TASK TO CARRY OUT: Write each entry out again verbatim, pictures excluded.

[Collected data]
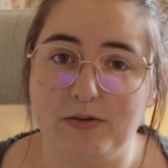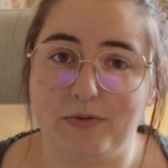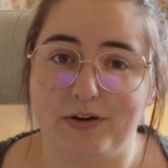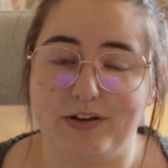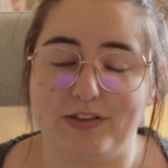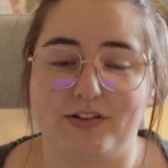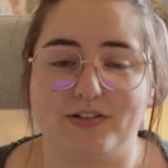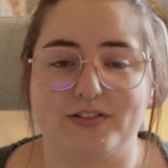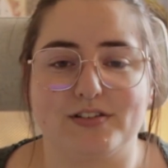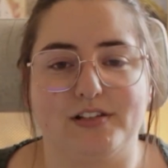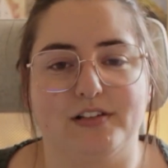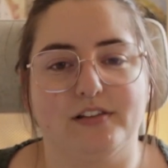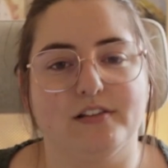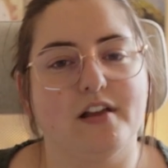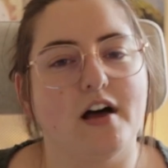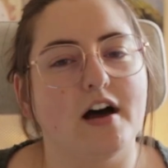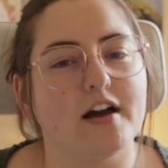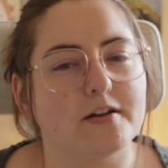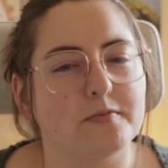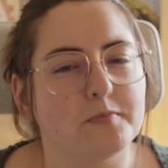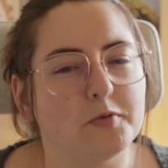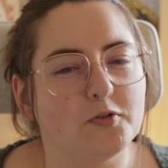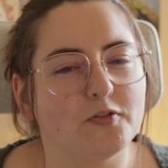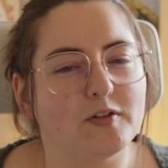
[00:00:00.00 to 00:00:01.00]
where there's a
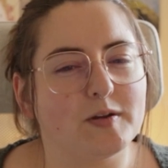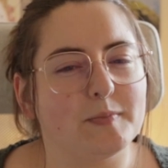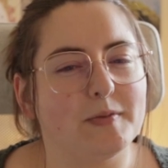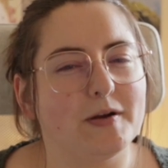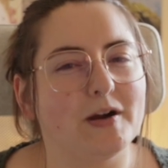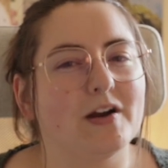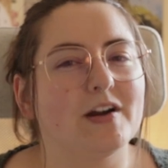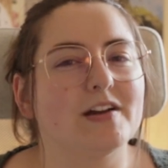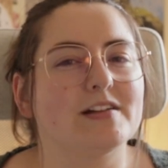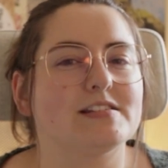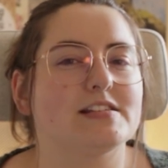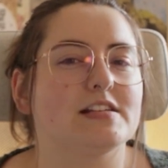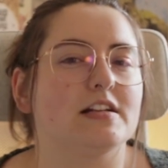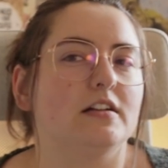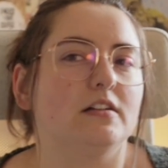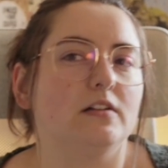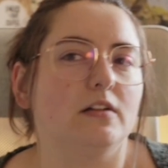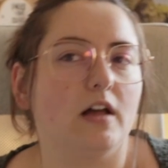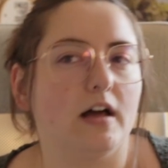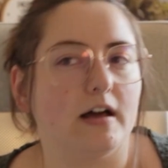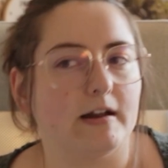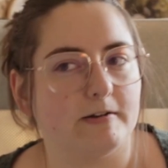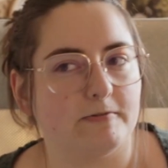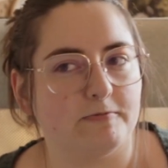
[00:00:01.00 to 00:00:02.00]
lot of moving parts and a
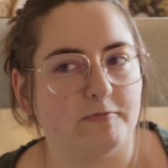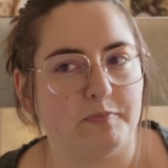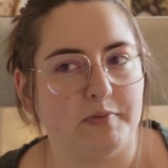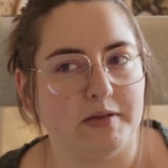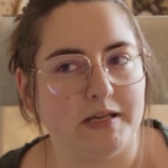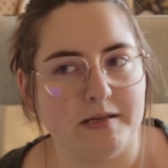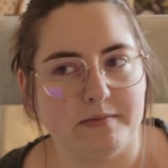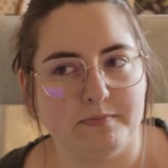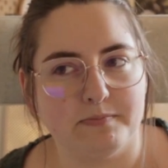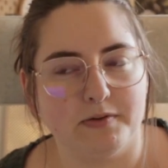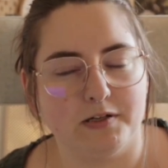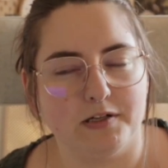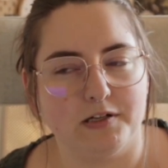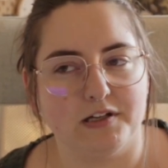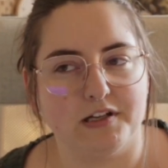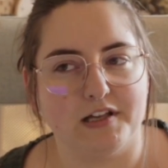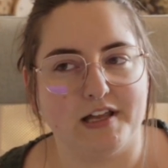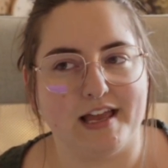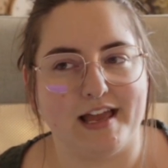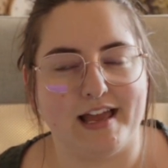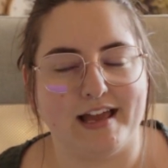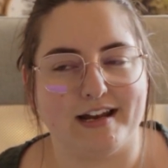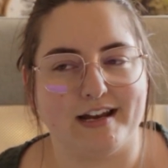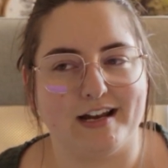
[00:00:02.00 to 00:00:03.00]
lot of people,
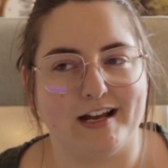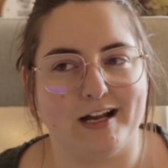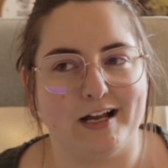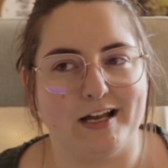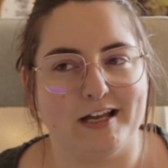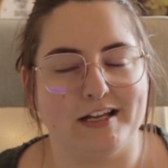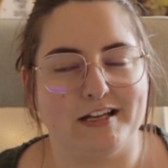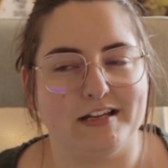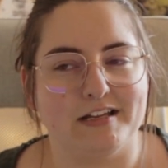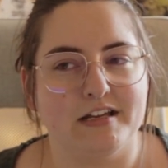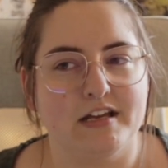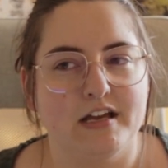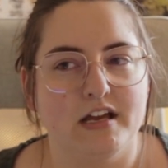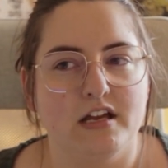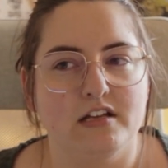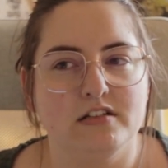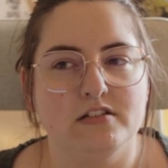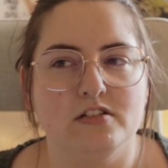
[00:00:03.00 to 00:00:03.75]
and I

PROBLEM SOLUTION:
[00:00:00.00 to 00:00:01.00]
where there's a
[00:00:01.00 to 00:00:02.00]
lot of moving parts and a
[00:00:02.00 to 00:00:03.00]
lot of people,
[00:00:03.00 to 00:00:03.75]
and I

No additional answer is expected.